Más tarde conocí a familiares
allegados que visitaron Cuba. Nunca
comenté las desagradables aristas de su
política contra nuestro país, ni hice
alusión alguna a los intentos de
privarme de la vida. Conocí a su propio
hijo ya adulto, que era muy pequeño
cuando su padre era Presidente de
Estados Unidos. Compartimos como amigos.
Murió también en un triste y trágico
accidente. Su propio hermano Robert fue
también asesinado, multiplicando el
dramatismo que acompañó a aquella
familia.
A tantos años de distancia, llegó la
información de un gesto que impresiona.
Estos días, en que tanto se habló del
prolongado e injusto bloqueo a Cuba en
las altas esferas de los países del
continente, leo en La Jornada, de
México, una noticia: "A finales de 1963,
el entonces procurador general Robert F.
Kennedy buscó anular la prohibición de
viajes a Cuba, y hoy su hija, Kathleen
Kennedy Townsend, expresó que el
presidente Barack Obama debería tomar
esto en cuenta y apoyar iniciativas
legislativas para permitir a todo
estadounidense el libre tránsito a la
Isla.
"En documentos oficiales
desclasificados por el centro de
investigaciones National Security
Archive, se registra que el 12 de
diciembre de 1963, menos de un mes
después del asesinato de John F.
Kennedy, el procurador general Robert F.
Kennedy envió un comunicado al
secretario de Estado, Dean Rusk,
instando a que se retiraran las
regulaciones prohibiendo los viajes de
estadounidenses a Cuba...
"Robert Kennedy argumentaba que la
prohibición violaba las libertades
estadounidenses.
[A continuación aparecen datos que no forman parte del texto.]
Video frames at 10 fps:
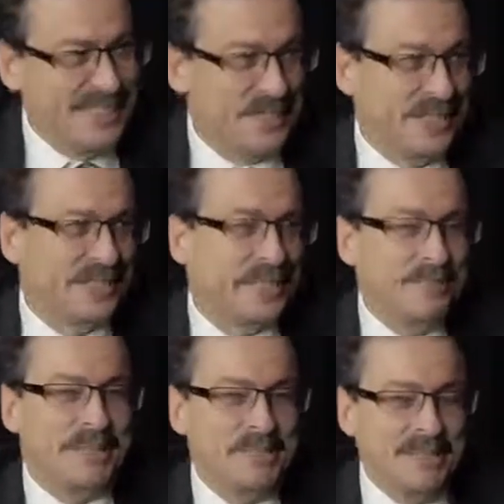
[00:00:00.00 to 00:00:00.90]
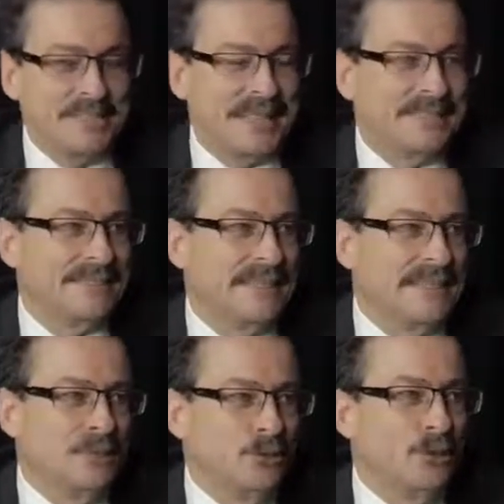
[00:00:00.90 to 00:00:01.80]
So it simply means that
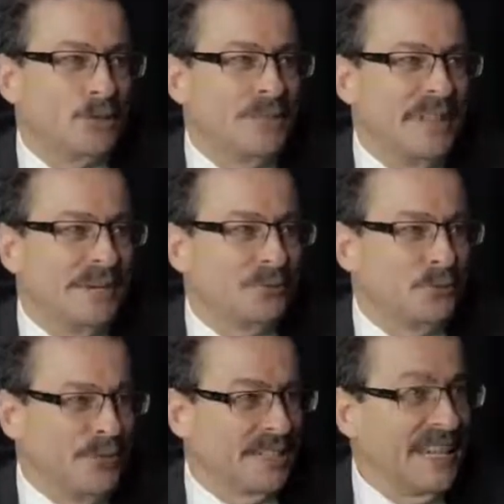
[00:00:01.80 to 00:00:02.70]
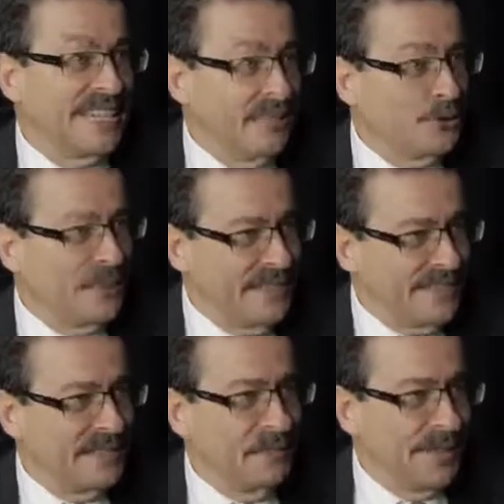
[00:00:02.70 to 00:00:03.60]
doors will have to work like in
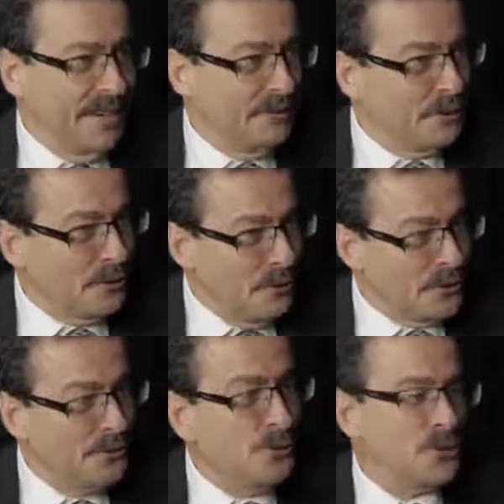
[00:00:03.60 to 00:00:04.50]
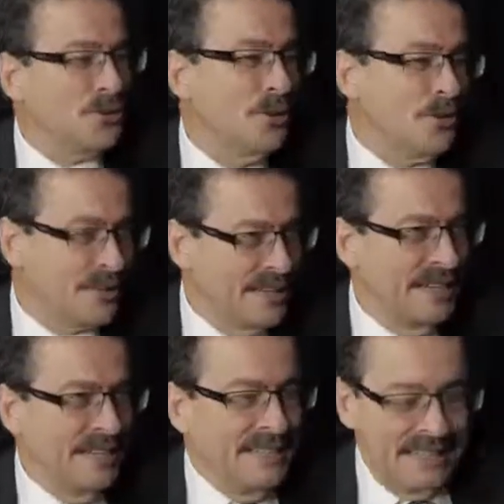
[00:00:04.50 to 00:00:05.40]
trains. They will have to force close.
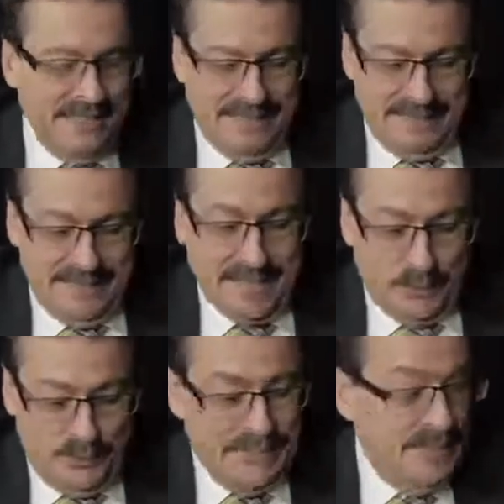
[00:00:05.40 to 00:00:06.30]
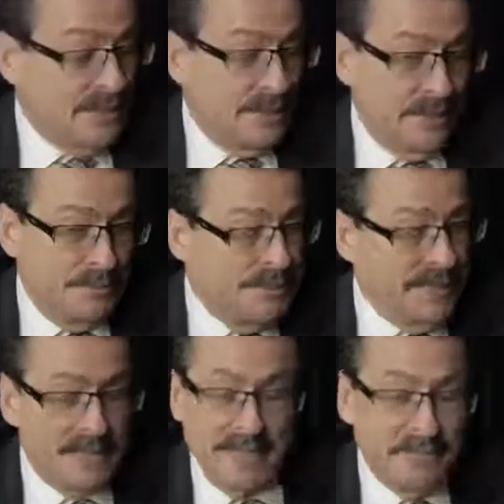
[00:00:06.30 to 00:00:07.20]
And in that way, yes, triple
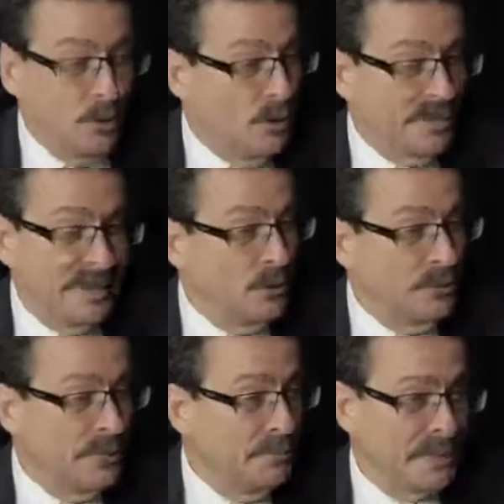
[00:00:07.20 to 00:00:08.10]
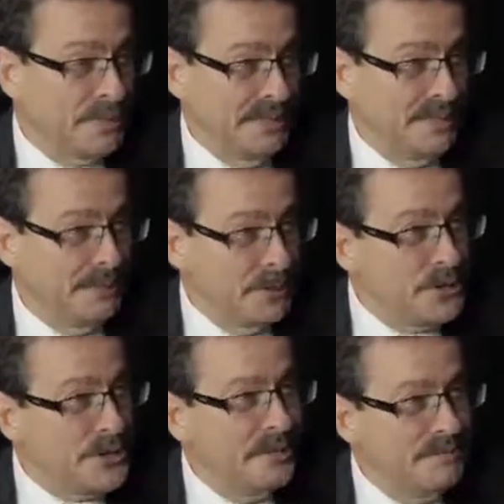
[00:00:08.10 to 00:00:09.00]
deck, even quad deck would be possible in the
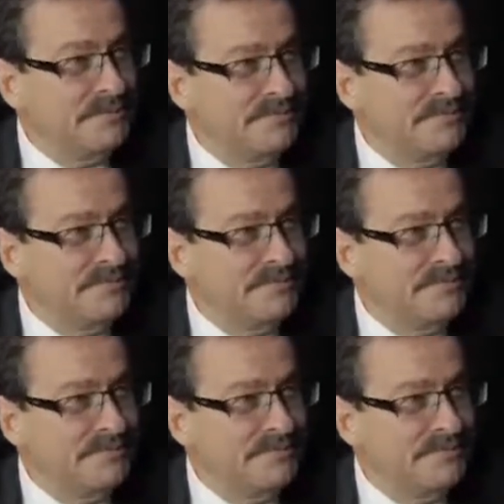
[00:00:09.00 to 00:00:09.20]
future.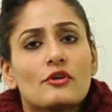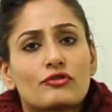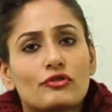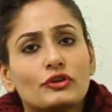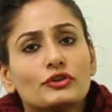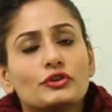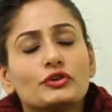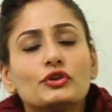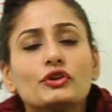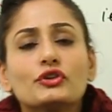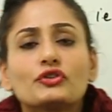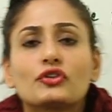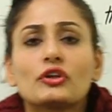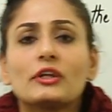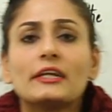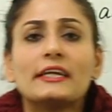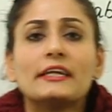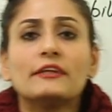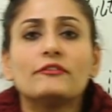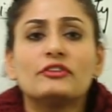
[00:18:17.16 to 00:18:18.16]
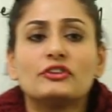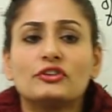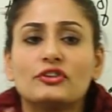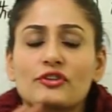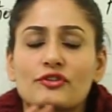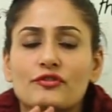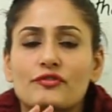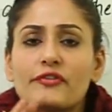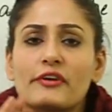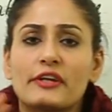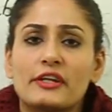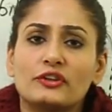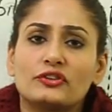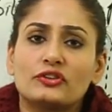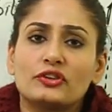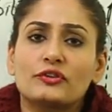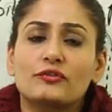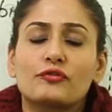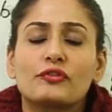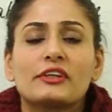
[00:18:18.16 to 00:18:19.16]
so usually we just
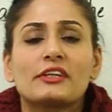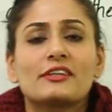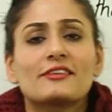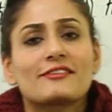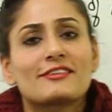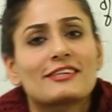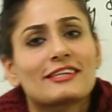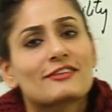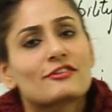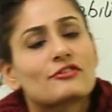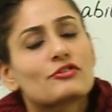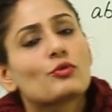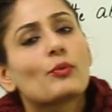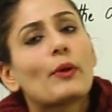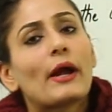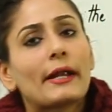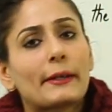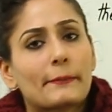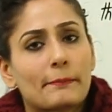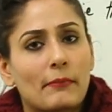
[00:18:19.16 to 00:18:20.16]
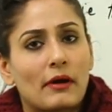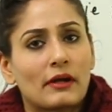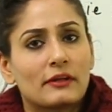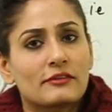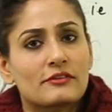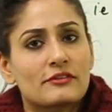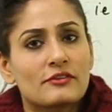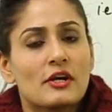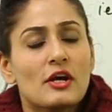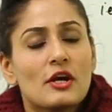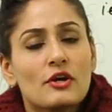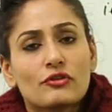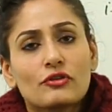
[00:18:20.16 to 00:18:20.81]
finish it within 6 to 8 months.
Según el documento,
afirmó que las actuales restricciones de
viajes son inconsistentes con las
libertades tradicionales
estadounidenses.
"... Esa posición no ganó el
argumento dentro del gobierno de Lyndon
B. Johnson, y el Departamento de Estado
opinó que suspender las restricciones
sería percibido como un aflojamiento de
la política hacia Cuba y que formaban
parte de un esfuerzo conjunto de Estados
Unidos y otras repúblicas americanas
para aislar a Cuba.
"En un artículo de opinión de
Kathleen Kennedy publicado hoy en el
Washington Post, la hija de Robert
expresa su deseo de que la postura de su
padre sea adoptada por el gobierno de
Barack Obama, y que esta sea la posición
promovida por el procurador general Eric
H. Holder, Jr., mientras el gobierno de
Obama considera su próximo paso con
Cuba, el cual debería ser avanzar más
allá de permitir que sólo los
cubano-estadounidenses viajen libremente
a la isla y abordar los derechos de
todos los estadounidenses, la mayoría de
los cuales no tienen la libertad de ir.
"Kathleen Kennedy escribe que tal
como aprendió Obama en la cumbre del
pasado fin de semana, los líderes
latinoamericanos han adoptado un mensaje
coordinado sobre Cuba: este es el
momento de normalizar relaciones con La
Habana... Al continuar intentando aislar
a Cuba, esencialmente dijeron a Obama,
Washington sólo ha logrado aislarse a sí
mismo.
"Así, la sobrina del presidente que
intentó invadir y derrocar al gobierno
revolucionario cubano e imponer el
bloqueo, se suma ahora a un coro cada
vez más amplio en favor de revertir esas
políticas establecidas hace medio
siglo."
¡Digno artículo de Kathleen Kennedy!